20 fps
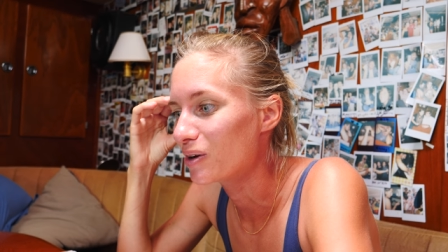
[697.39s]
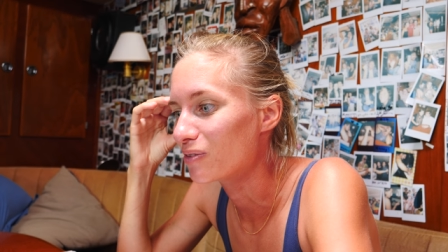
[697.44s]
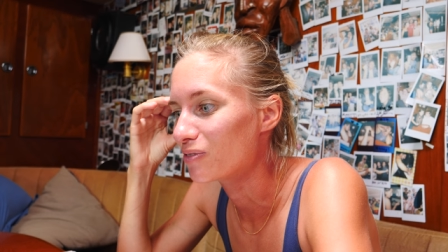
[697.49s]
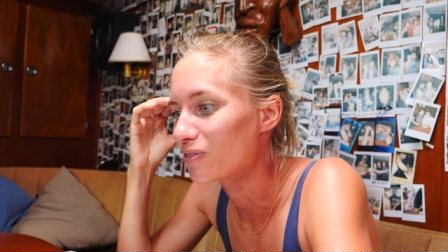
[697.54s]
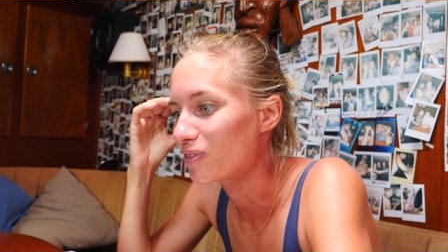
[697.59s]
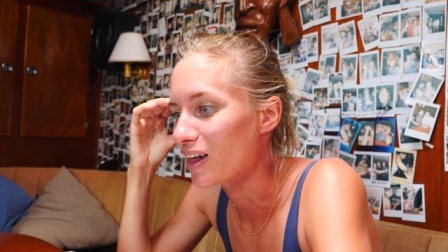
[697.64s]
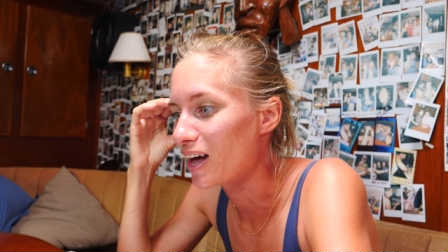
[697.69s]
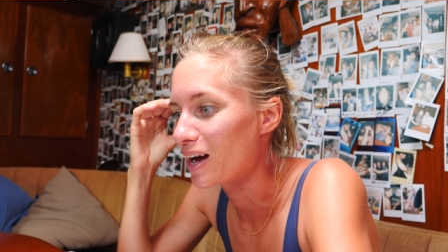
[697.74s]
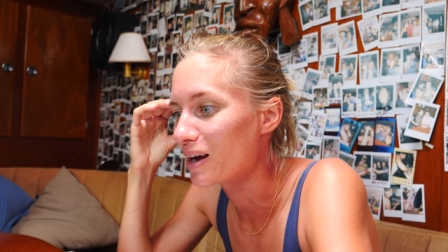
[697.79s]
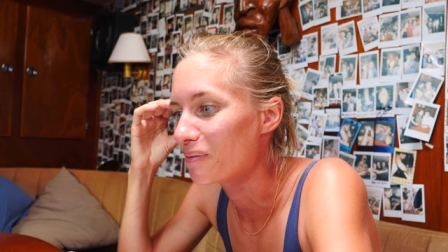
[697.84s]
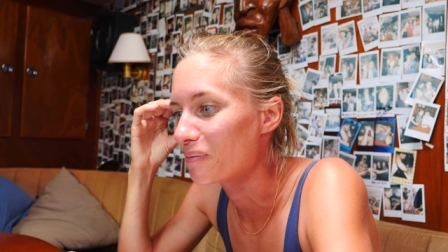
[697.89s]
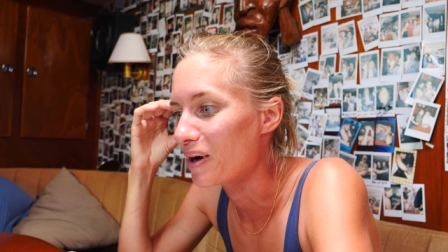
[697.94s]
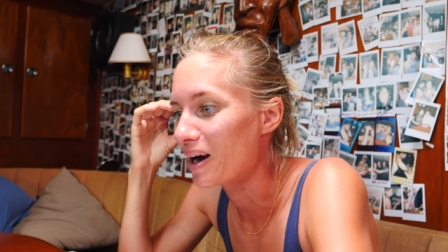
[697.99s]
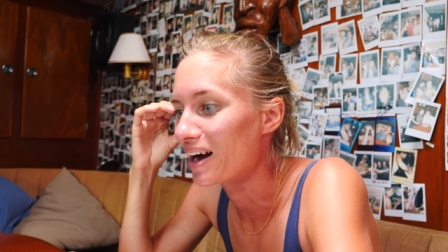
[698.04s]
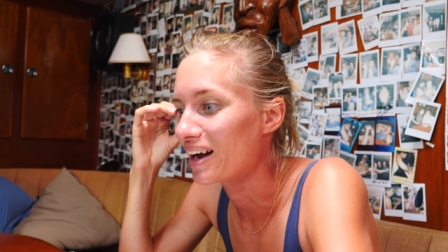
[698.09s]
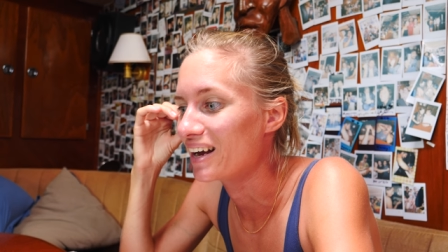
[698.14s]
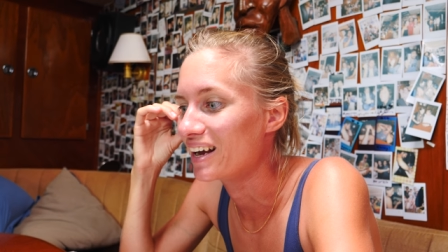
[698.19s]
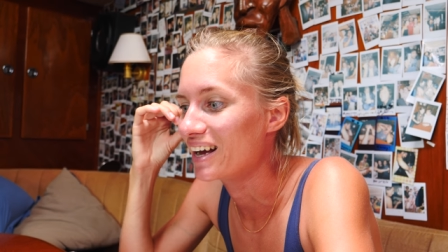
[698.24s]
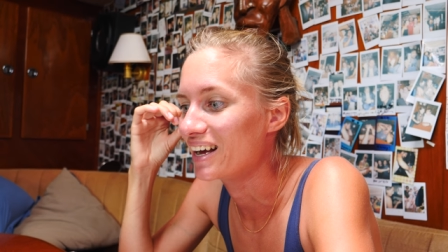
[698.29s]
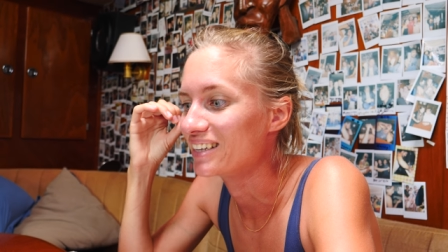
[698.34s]
a
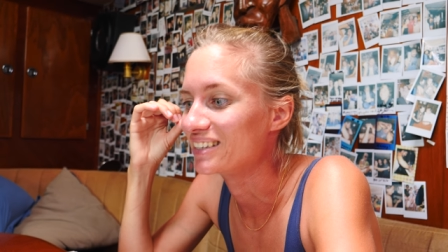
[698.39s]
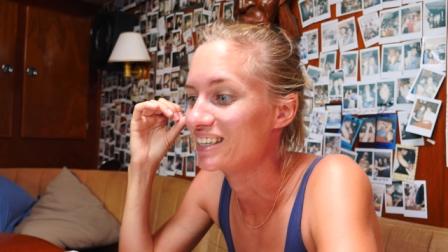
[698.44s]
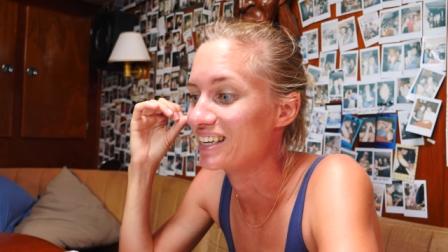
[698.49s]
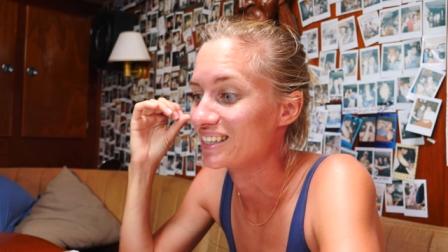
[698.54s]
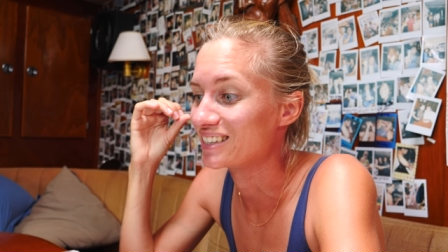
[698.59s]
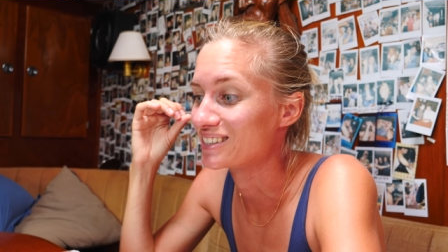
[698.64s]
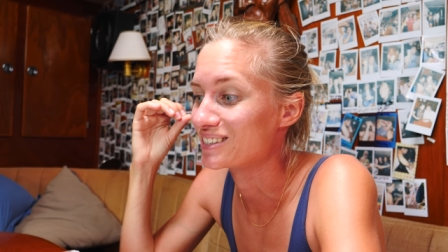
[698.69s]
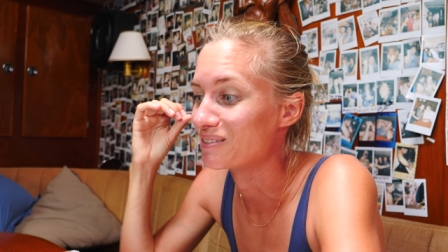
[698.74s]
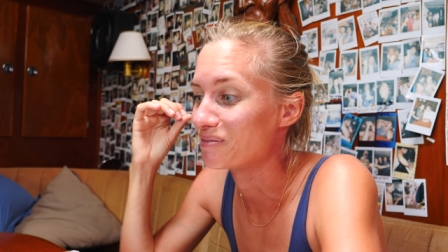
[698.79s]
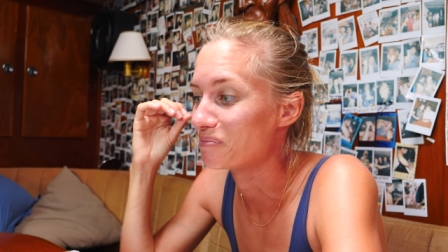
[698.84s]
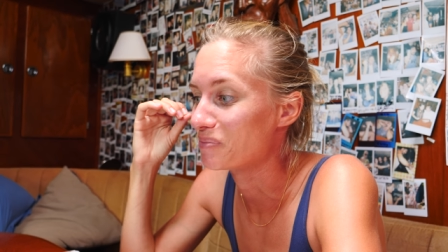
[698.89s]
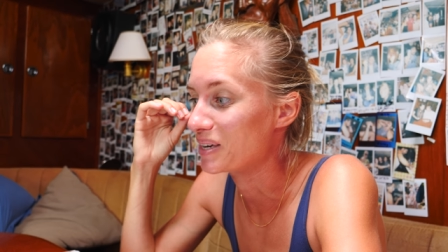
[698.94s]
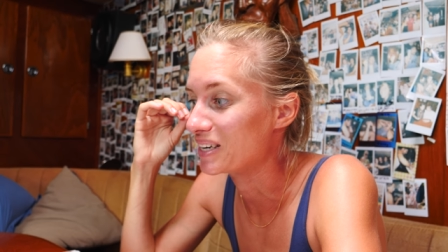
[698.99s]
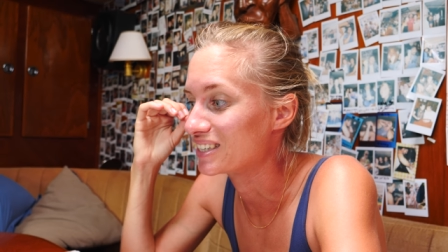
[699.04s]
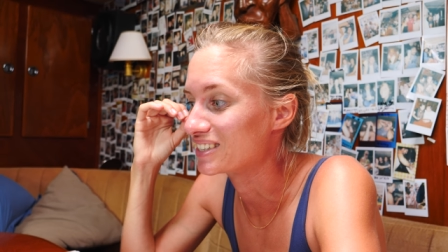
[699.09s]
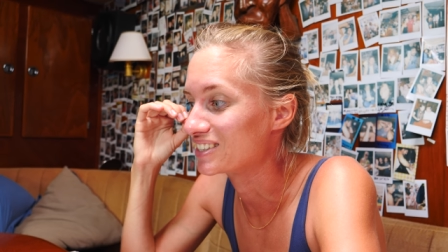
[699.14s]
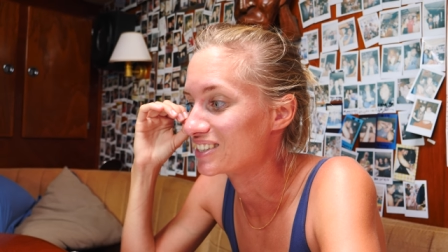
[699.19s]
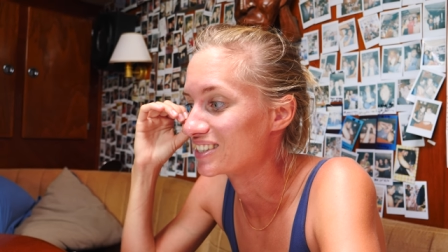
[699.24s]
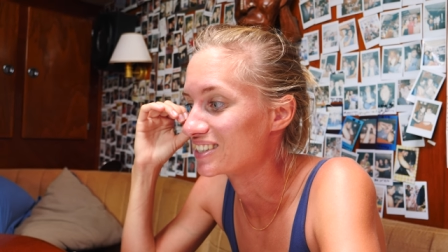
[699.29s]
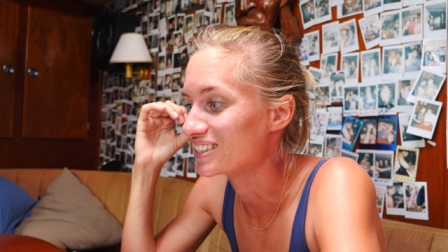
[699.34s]
flyby and get some
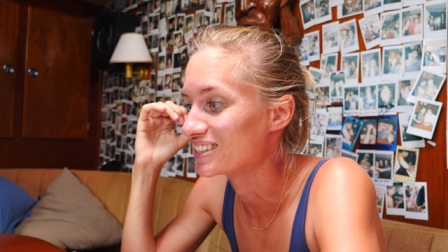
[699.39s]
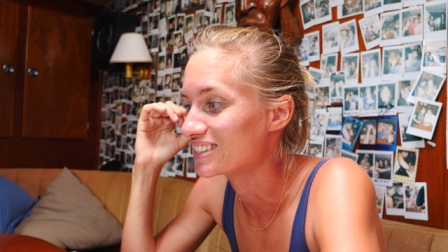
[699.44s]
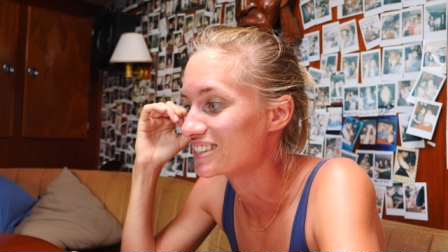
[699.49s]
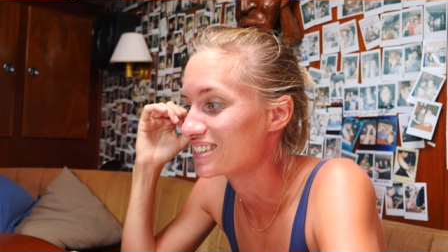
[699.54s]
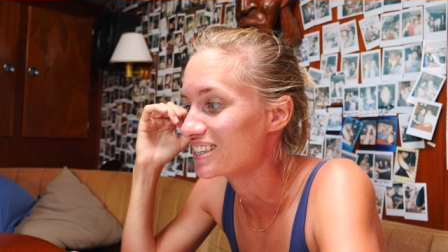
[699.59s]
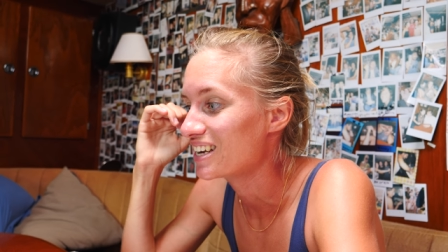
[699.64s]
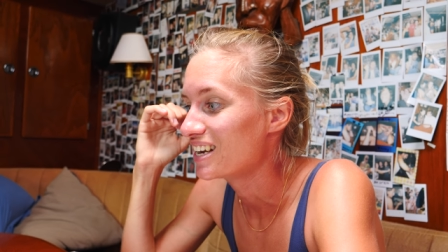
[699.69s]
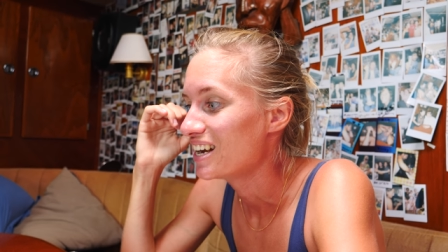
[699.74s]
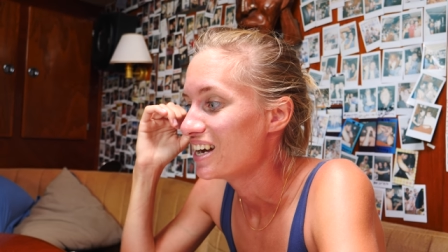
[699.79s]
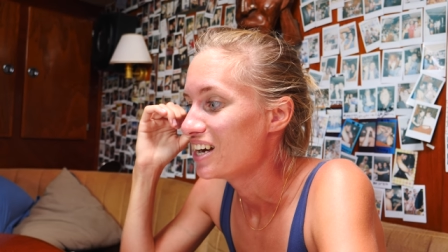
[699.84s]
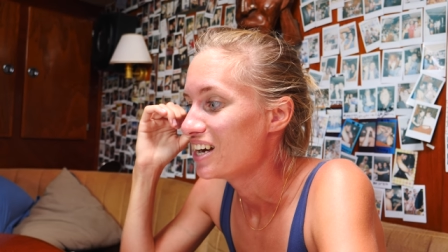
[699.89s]
pictures.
+++
Work order: Please copy out the whole listing exactly as it stands, minus the pictures.

Answer to this exercise:
20 fps
[697.39s]
[697.44s]
[697.49s]
[697.54s]
[697.59s]
[697.64s]
[697.69s]
[697.74s]
[697.79s]
[697.84s]
[697.89s]
[697.94s]
[697.99s]
[698.04s]
[698.09s]
[698.14s]
[698.19s]
[698.24s]
[698.29s]
[698.34s]
a
[698.39s]
[698.44s]
[698.49s]
[698.54s]
[698.59s]
[698.64s]
[698.69s]
[698.74s]
[698.79s]
[698.84s]
[698.89s]
[698.94s]
[698.99s]
[699.04s]
[699.09s]
[699.14s]
[699.19s]
[699.24s]
[699.29s]
[699.34s]
flyby and get some
[699.39s]
[699.44s]
[699.49s]
[699.54s]
[699.59s]
[699.64s]
[699.69s]
[699.74s]
[699.79s]
[699.84s]
[699.89s]
pictures.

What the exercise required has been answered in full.